LDB metrics and characteristics. Metabolites are classified according to Huneck and Yoshimura24 and the Misc. class represents acids, aliphatic and cycloaliphatic compounds, diphenylethers, mycosporines, naphthopyranes, N-containing compounds, polyols, monosaccharides and carbohydrates. Panel a: Number of representatives for each metabolite class and their relative proportions. Panel b: Proportion of metabolites covered for each class. Panels c and d: molecular networks using respectively the negative and positive mode spectra from the lichen metabolites of the LDB as input with a cosine similarity score cut-off of 0.6. Main clusters are numbered and a representative structure of the cluster is displayed.
Data Records
MS/MS data of the LDB can be found on the GNPS (merged spectra) and on Metabolights (merged and individual collision energy spectra). It can be accessed through GNPS in the library webpage (https://gnps.ucsd.edu/ProteoSAFe/libraries.jsp), each spectrum having its own accession number, CCMSLIB00004751209 to CCMSLIB00004751434 for negative spectra, CCMSLIB00004751435 to CCMSLIB00004751517 for positive spectra. The spectral collection is also available for download from MetaboLights under the identifier: MTBLS99959.
Metadata
Retention times (RTs) and structures for each metabolite are reported in the Supporting Information. Additional data including, MS acquisition parameters, instrument details, organism, organism part, SMILES and InChI codes, CAS numbers, CHEBI IDs, and chemical formula are available on MetaboLights.
Technical Validation
Spectroscopic validation of LDB compounds
Structures of these metabolites were retrieved from the literature and their identity was confirmed by manual curation of the MS/MS spectra by inspecting the parent mass and fragment ions.
Molecular network-based dereplication of selected lichen acetone extracts
Technical validation was achieved by using the LDB to dereplicate extracts of well documented lichens sampled from the herbarium of Rennes: Ophioparma ventosa (JB/14/211), Evernia prunastri (JB/13/156) and Hypogymnia physodes (JB18/234) (Table S2). Acetone extracts of the lichens were analysed in negative polarity LC-MS and produced files were subjected to an MZmine-GNPS workflow (parameters in Tables S3 and S4). A molecular network was thus produced and dereplication was carried out by three different methods: (i) using only the LDB, (ii) using all GNPS spectral libraries including the LDB, (iii) using all GNPS spectral libraries excluding the LDB. The extent of advantages offered by the LDB was assessed by comparing the hits between the three dereplication methods. The molecular network generated is presented in Fig. 3 with colour-coded nodes depending on the aforementioned dereplication method: (i) green nodes were found exclusively in the LDB, (ii) yellow nodes were identified using all GNPS libraries including the LDB, (iii) red nodes could not be dereplicated. A total of 15 unique molecules were thus dereplicated, with 11 of them being exclusively identified with the LDB, and four being shared with other GNPS libraries. None of the hits were exclusive to other spectral libraries as all were already present in the LDB (Table 1). As annotations generated by the gap-filling function of MZmine68 (same m/z and RT) are associated with a lesser degree of confidence, the corresponding tags are ranked as 5 according to the widely accepted metabolomics confidence levels defined by Schymanski et al.69 (Fig. 4). A tentative assignment of some unannotated nodes was performed from the molecular network with the support of the SIRIUS software70. In the context of lichenology, molecular networks are particularly useful to emphasize characteristic sets of products, also designated as chemosyndromes. These metabolites are structurally similar because of their biosynthetical interconnections and can therefore be expected to clusterize will form clusters in a molecular network. Such chemosyndromes are often sustained by a major metabolite accompanied by several minor satellite compounds7.

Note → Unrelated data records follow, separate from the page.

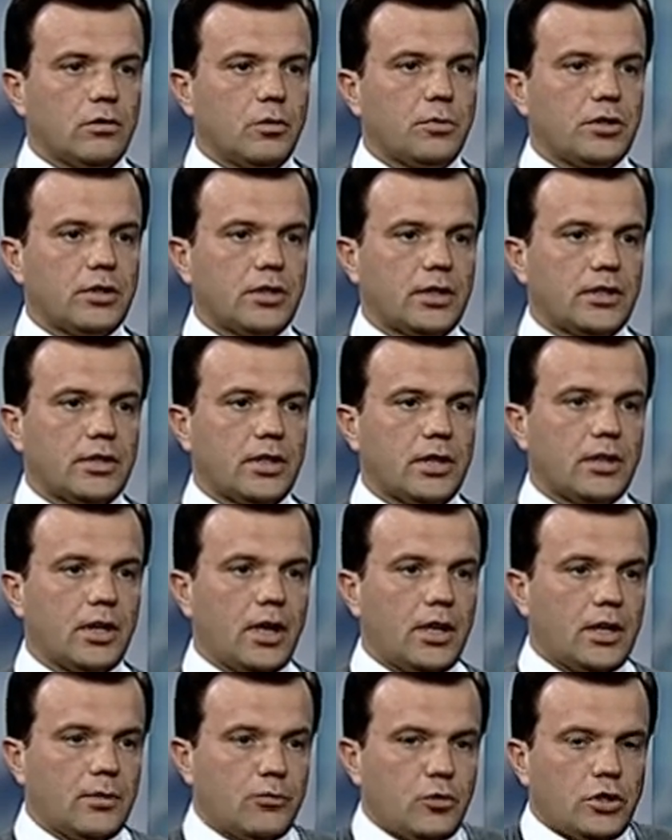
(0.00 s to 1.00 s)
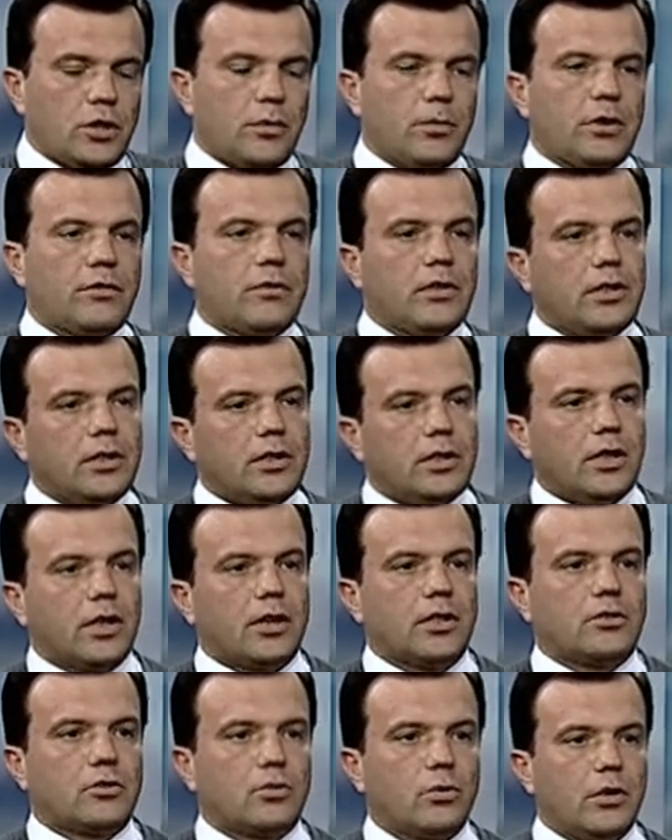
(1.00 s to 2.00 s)
общенациональный, можно проводить
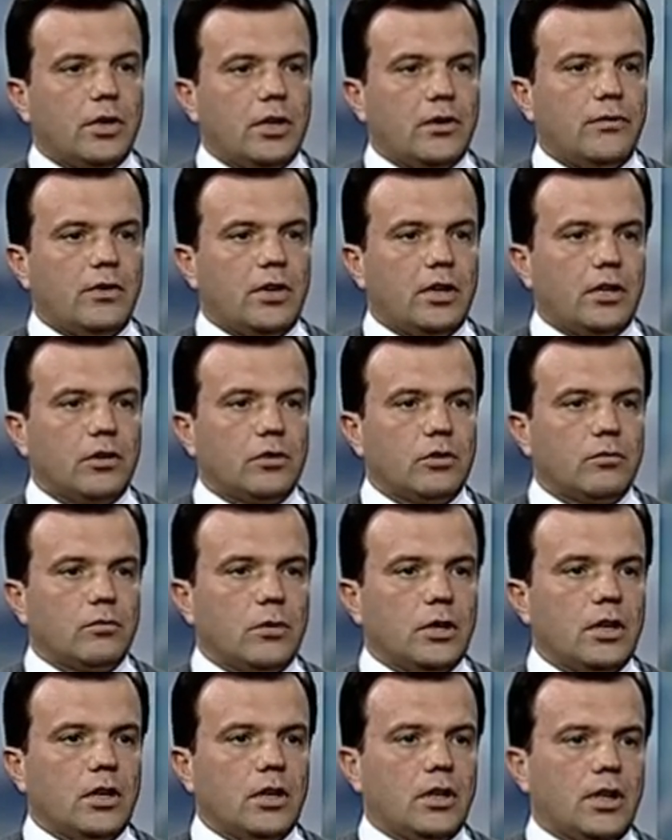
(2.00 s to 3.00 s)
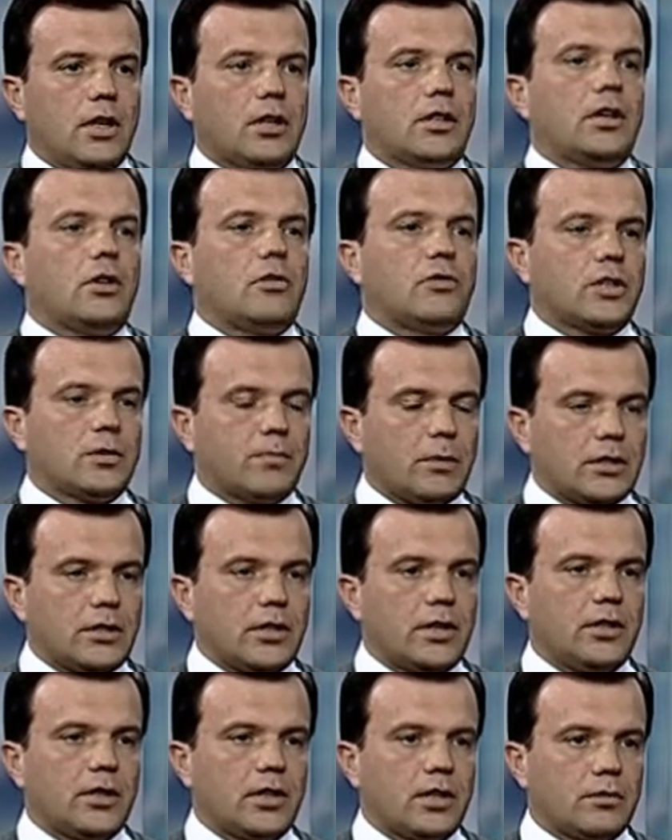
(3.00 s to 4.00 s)
городской референдум. Когда у нас
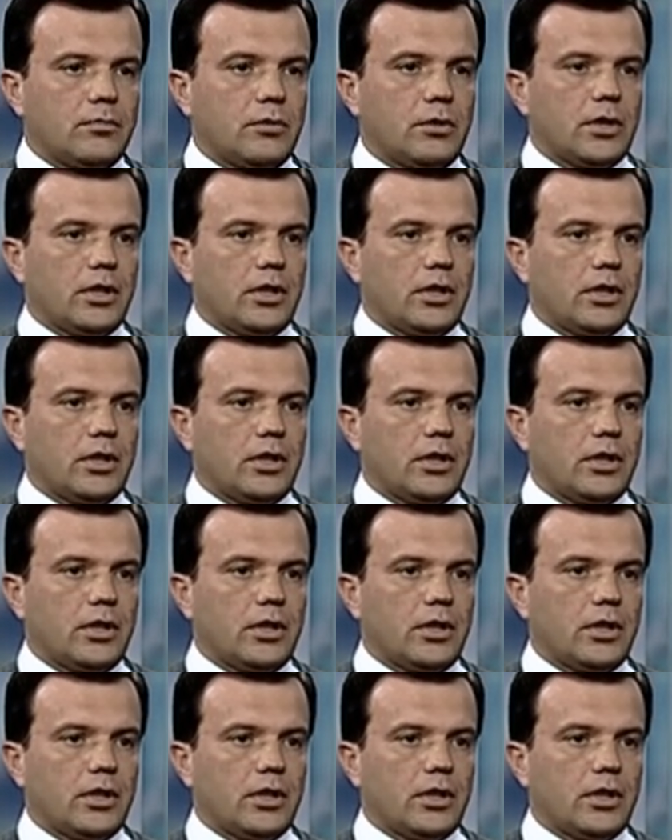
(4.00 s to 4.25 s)
последний раз был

Molecular network generated from the acetone extracts of Ophioparma ventosa, Evernia prunastri and Hypogymnia physodes following the feature-based molecular networking workflow. Nodes with green outer circles represent ions dereplicated solely with the LDB, yellow outer-circles ions are shared by the LDB with other GNPS libraries. Red outer-circles represent nodes that could not be dereplicated automatically. Pie charts inside the nodes represent the proportion with which the ions were observed in each of the three lichens. Identified ions are represented with their structure, name, chemical formulas and theoretical m/z values. Edges between nodes are labelled with their difference in mass.

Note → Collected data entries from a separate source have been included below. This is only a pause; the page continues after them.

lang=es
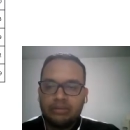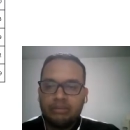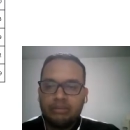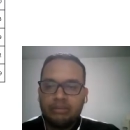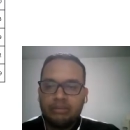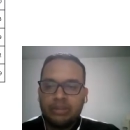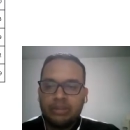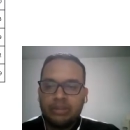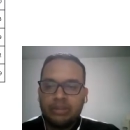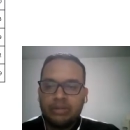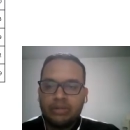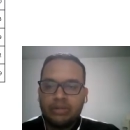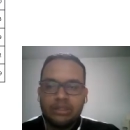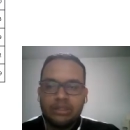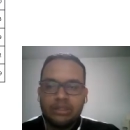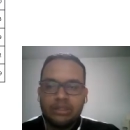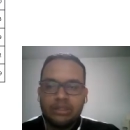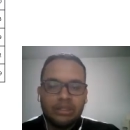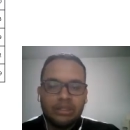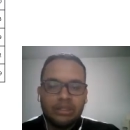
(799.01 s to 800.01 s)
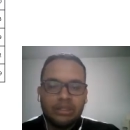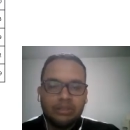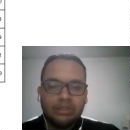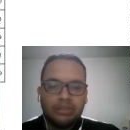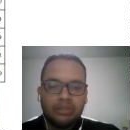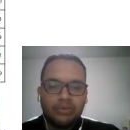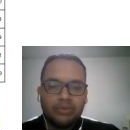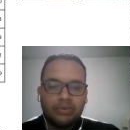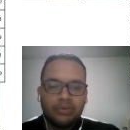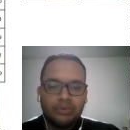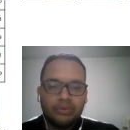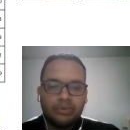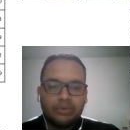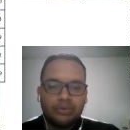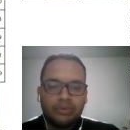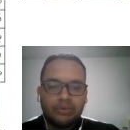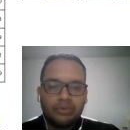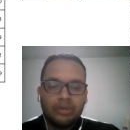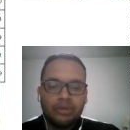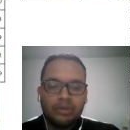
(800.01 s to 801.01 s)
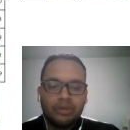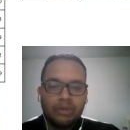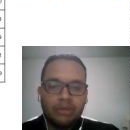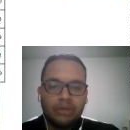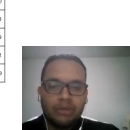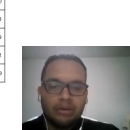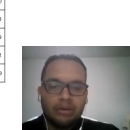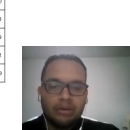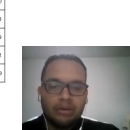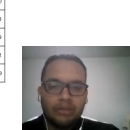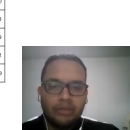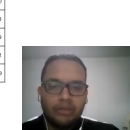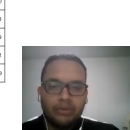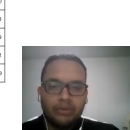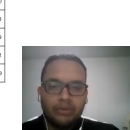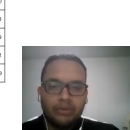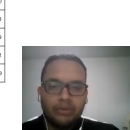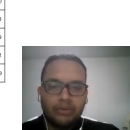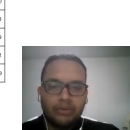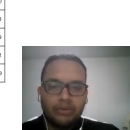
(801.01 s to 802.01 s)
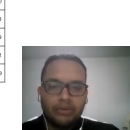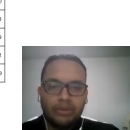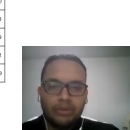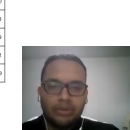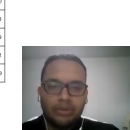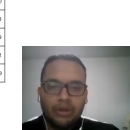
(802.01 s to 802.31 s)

va sobre el interés del producto sobre el valor del producto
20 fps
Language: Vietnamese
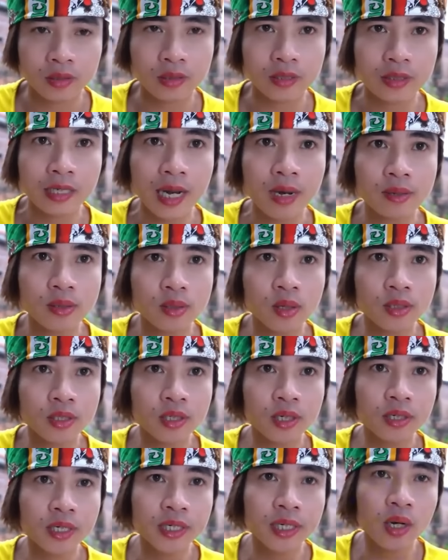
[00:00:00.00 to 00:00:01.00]
Nào nó
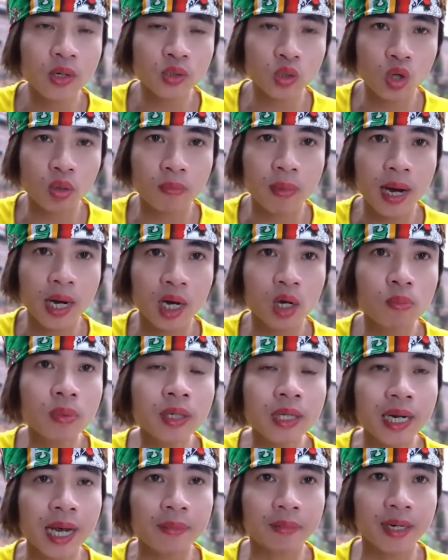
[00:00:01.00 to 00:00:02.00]
giờ đi đâu rồi mà không
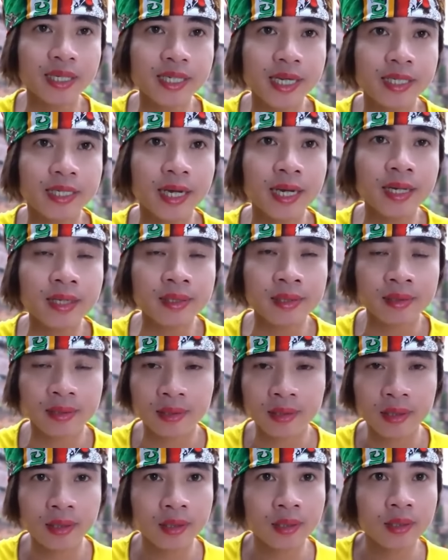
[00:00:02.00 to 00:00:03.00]
biết làm cái gì thế?
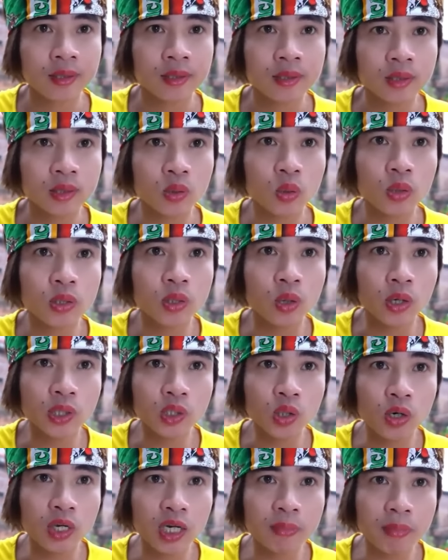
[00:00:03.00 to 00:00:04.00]
Tôi nói
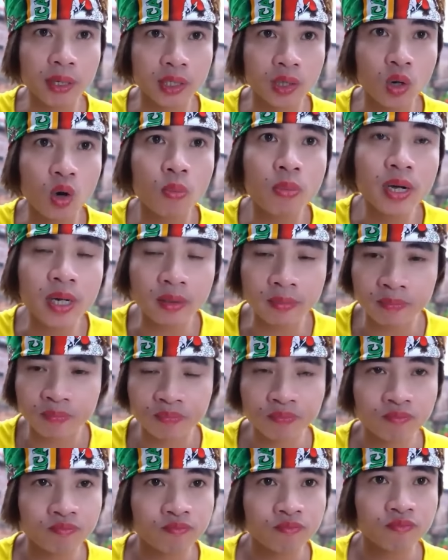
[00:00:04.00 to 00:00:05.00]
cho cái mặt cô biên.
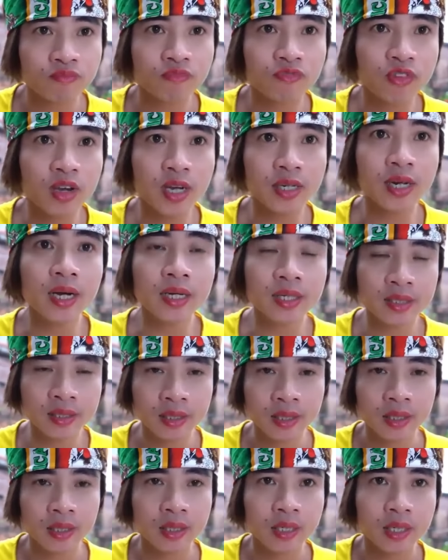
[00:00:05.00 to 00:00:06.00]
Về đây,
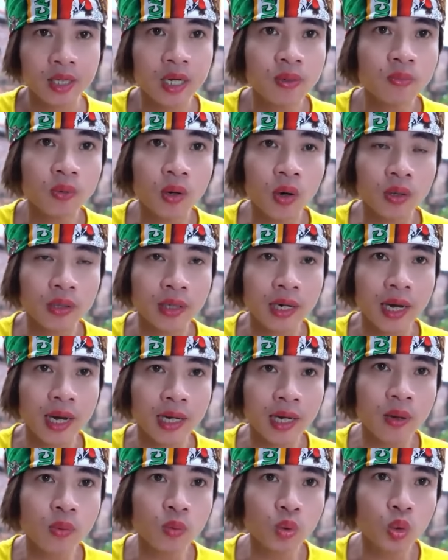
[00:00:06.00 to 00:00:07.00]
không còn là
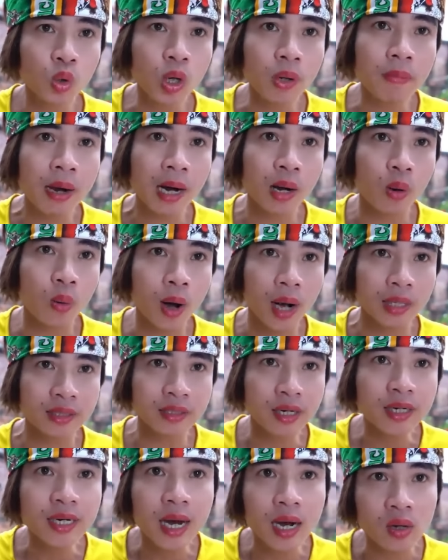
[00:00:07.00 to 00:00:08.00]
công chúa bà Hoàng
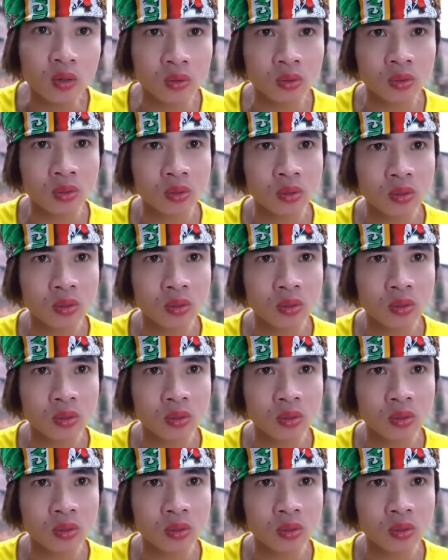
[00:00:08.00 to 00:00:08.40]
nữa đâu.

Summary of the molecular networking-based dereplication process of the extracts of Ophioparma ventosa, Evernia prunastri and Hypogymnia physodes. Metabolites dereplicated by MS/MS and reported in the literature for the studied lichen are marked by a green rectangle. Metabolites that were either identified by MS/MS but not reported in the literature, or reported in the literature but only identified by gap-filling are marked by yellow rectangles. Metabolites not reported in the literature and only identified by gap-filling are identified as grey rectangles. Metabolites reported in the literature but not identified in the analysis are shown as red rectangles. All hits are accompanied by a confidence score according to Schymanski et al.69, from 5 (same exact mass) to 1 (same MS/MS spectrum and RT as the reference standard).

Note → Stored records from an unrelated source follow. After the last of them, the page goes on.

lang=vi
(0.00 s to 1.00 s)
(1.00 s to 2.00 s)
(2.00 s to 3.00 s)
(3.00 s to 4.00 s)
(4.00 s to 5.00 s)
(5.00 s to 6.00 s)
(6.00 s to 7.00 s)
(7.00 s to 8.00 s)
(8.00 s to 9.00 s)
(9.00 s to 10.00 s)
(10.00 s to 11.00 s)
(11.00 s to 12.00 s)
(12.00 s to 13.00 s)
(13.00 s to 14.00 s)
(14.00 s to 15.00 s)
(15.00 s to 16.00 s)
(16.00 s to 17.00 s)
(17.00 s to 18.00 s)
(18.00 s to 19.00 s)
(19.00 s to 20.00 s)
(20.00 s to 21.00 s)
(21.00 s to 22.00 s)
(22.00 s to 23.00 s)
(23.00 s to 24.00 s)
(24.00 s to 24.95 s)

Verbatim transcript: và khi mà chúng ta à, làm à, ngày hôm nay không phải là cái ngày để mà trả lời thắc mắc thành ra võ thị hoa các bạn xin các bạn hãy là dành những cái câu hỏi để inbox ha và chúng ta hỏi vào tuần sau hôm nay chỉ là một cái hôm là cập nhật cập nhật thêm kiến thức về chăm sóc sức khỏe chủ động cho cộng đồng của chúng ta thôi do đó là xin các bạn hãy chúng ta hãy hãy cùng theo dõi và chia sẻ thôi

Dereplication of the Ophioparma ventosa extract
The chemistry of the crustose lichen Ophioparma ventosa was investigated by several research groups over the last decades and its specialized metabolome can be regarded as rather complex. This is related to the presence of some constant metabolites (thamnolic acid, decarboxythamnolic acid, usnic acid, divaricatic acid, haemoventosin and a wealth of further pyranonaphthoquinone pigments)71,72 along with some additional compounds, like stenosporic acid, that may occur or not and which are – at least partly – inferred to originate from overgrown lichen species72,73,74. As the Ophioparma sample used was rather poor in apothecia, haemoventosin and their related pyronaphthoquinones were not detected. Some recent chemical reports dealing with this lichen species, including thorough phytochemical investigations by our group28,72, hinted that the chemistry of this species is quite sharply defined.
Automatic dereplication using the LDB allowed the annotation of four out of the five metabolites expected in negative mode: thamnolic, usnic, stenosporic and divaricatic acids (Table 1). Four other compounds were detected throughout gap-filling strategy (Fig. 4A). None of the latter were previously reported in the literature for Ophioparma spp.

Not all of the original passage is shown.